= Assignment =
Lines holding the string "frames" are the ones to copy; find them all in the data.

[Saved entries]
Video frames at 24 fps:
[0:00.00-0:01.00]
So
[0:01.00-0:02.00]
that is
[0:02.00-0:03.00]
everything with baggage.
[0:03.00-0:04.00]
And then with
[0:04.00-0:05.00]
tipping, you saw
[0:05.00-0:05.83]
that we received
* * *
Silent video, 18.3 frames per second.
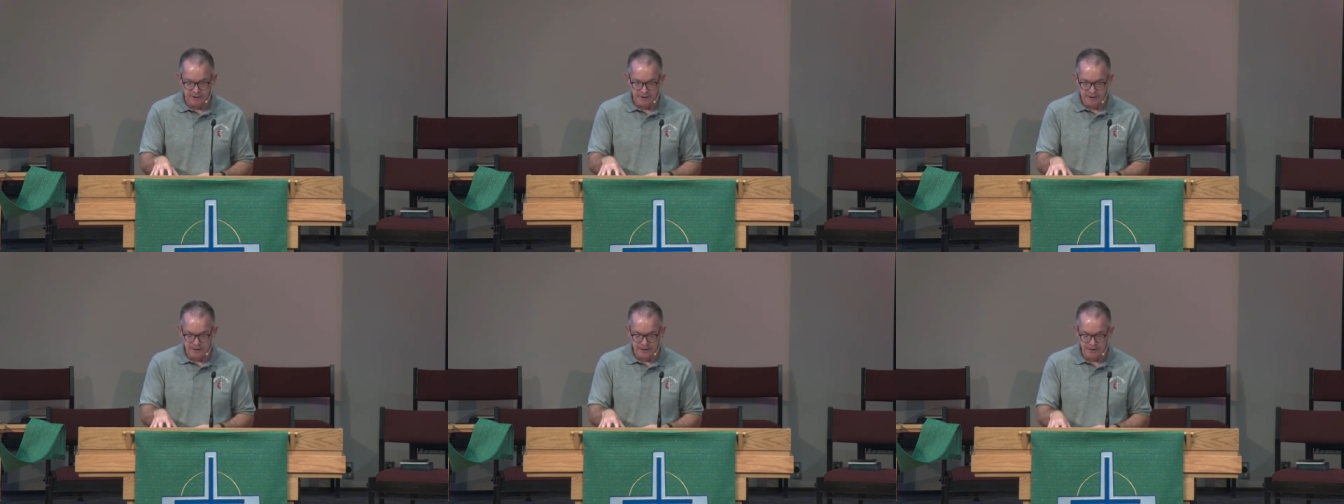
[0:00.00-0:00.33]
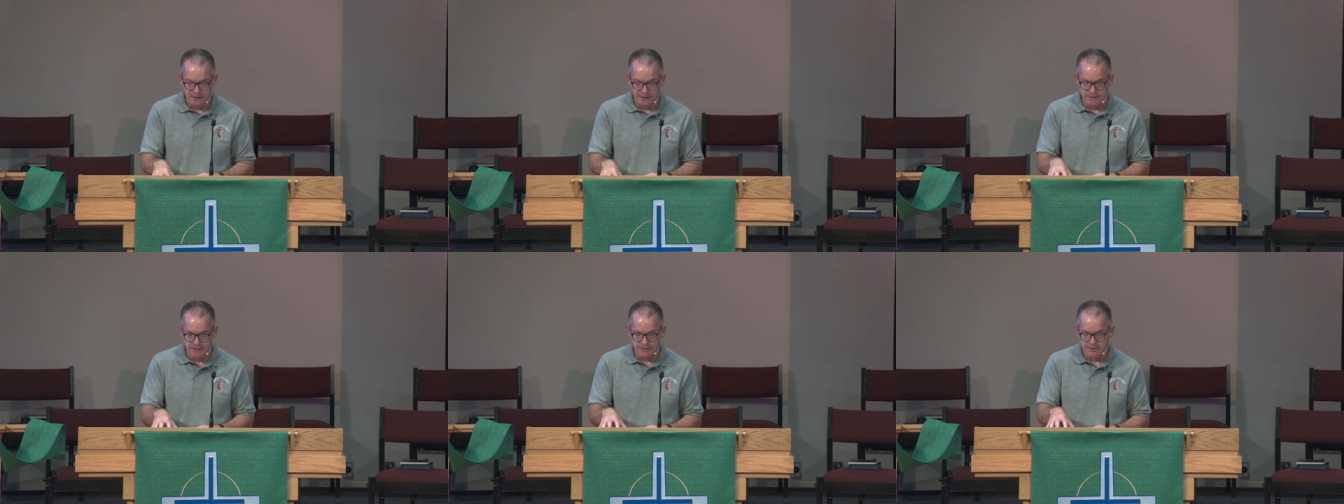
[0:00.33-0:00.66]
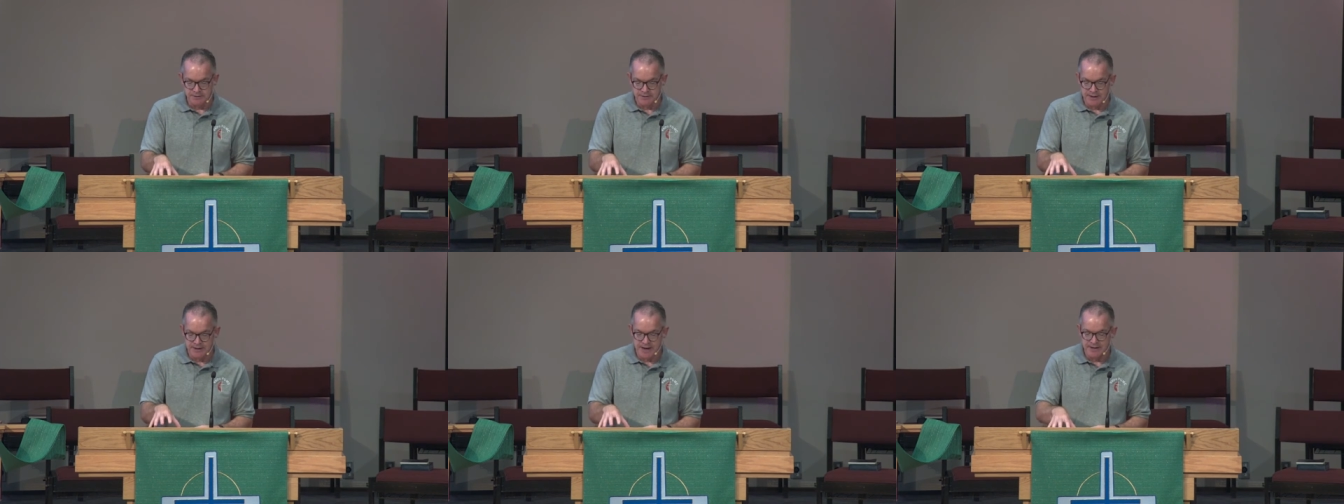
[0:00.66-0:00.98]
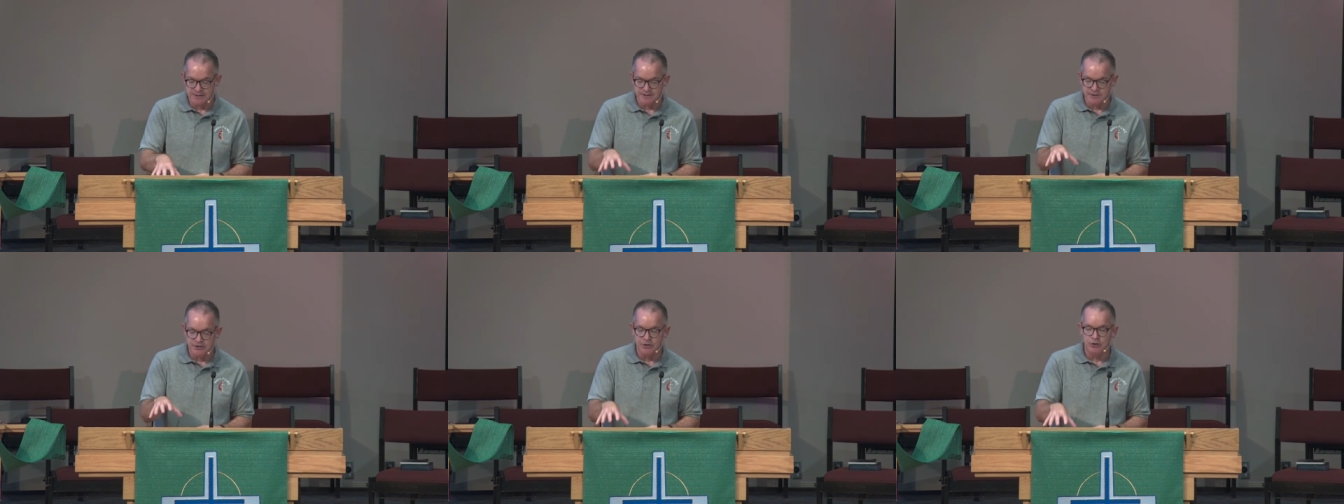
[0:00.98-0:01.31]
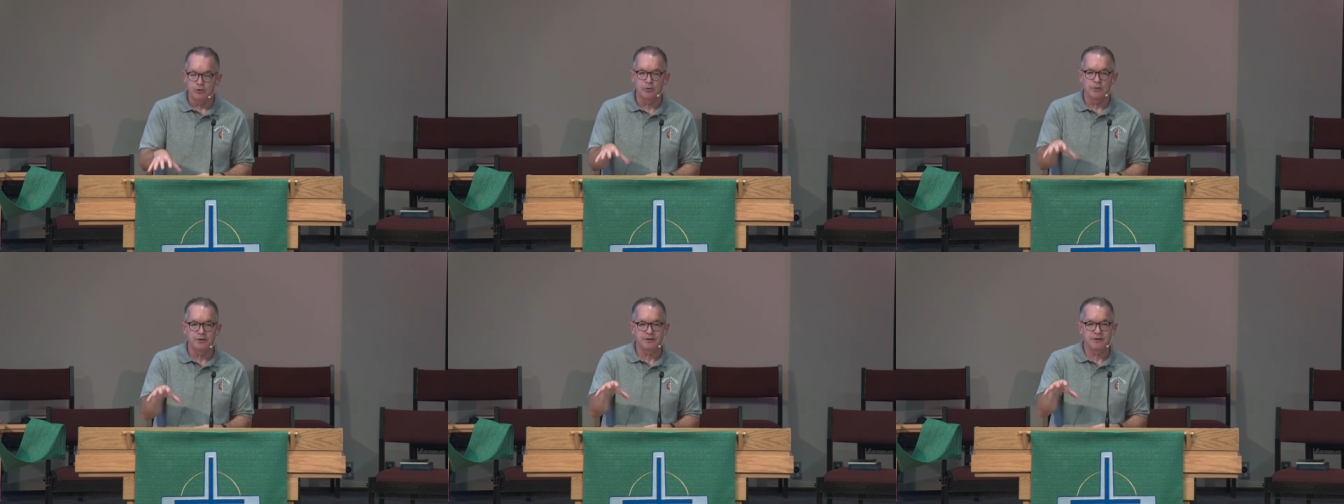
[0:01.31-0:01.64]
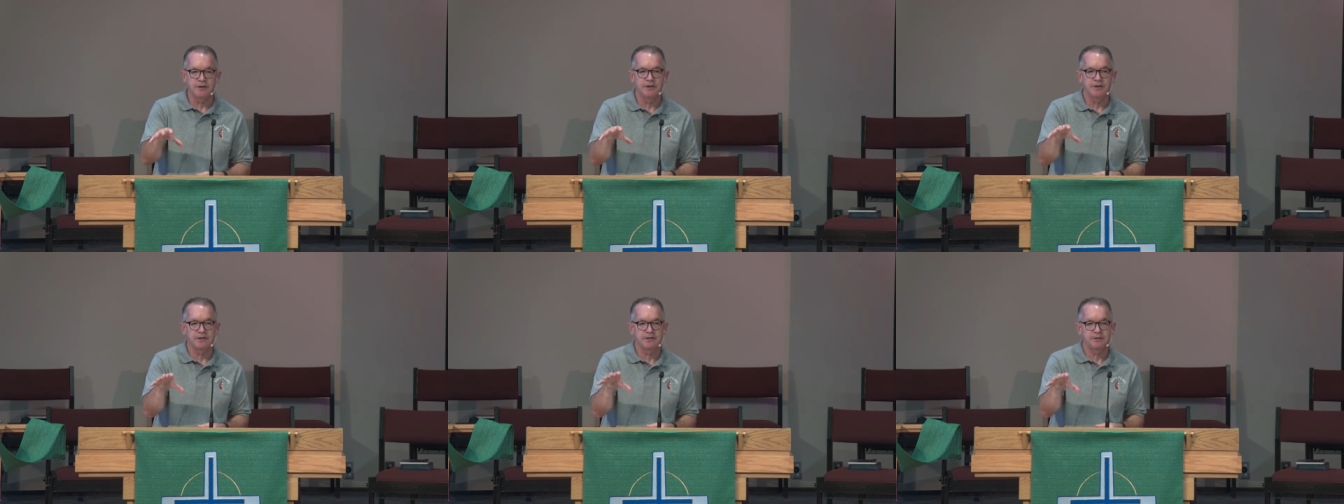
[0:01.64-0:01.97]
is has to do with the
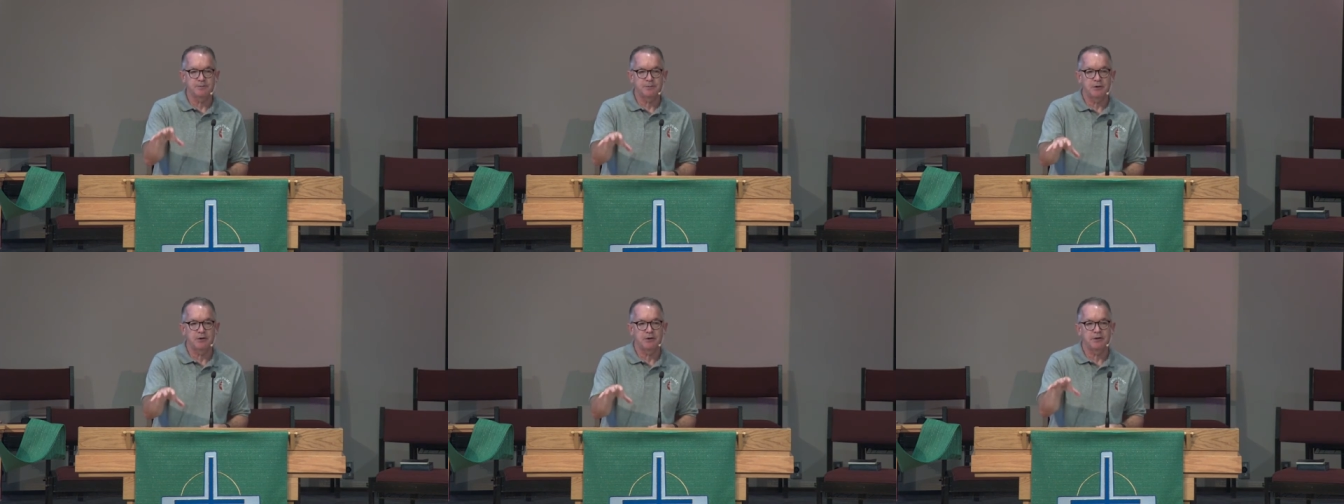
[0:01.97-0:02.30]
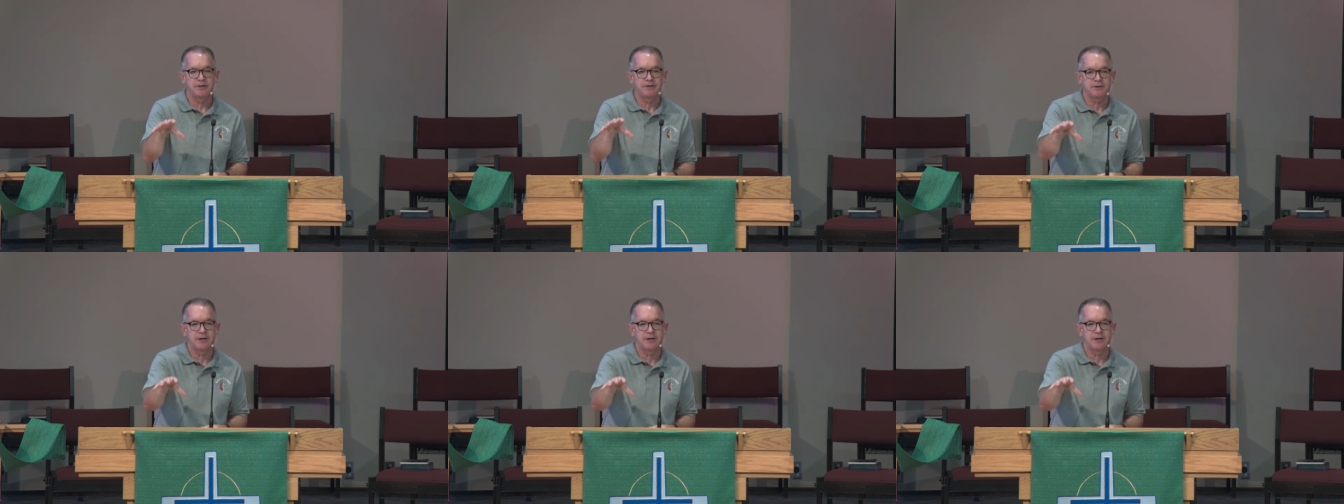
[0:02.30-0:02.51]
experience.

= Problem solution =
Video frames at 24 fps:
Silent video, 18.3 frames per second.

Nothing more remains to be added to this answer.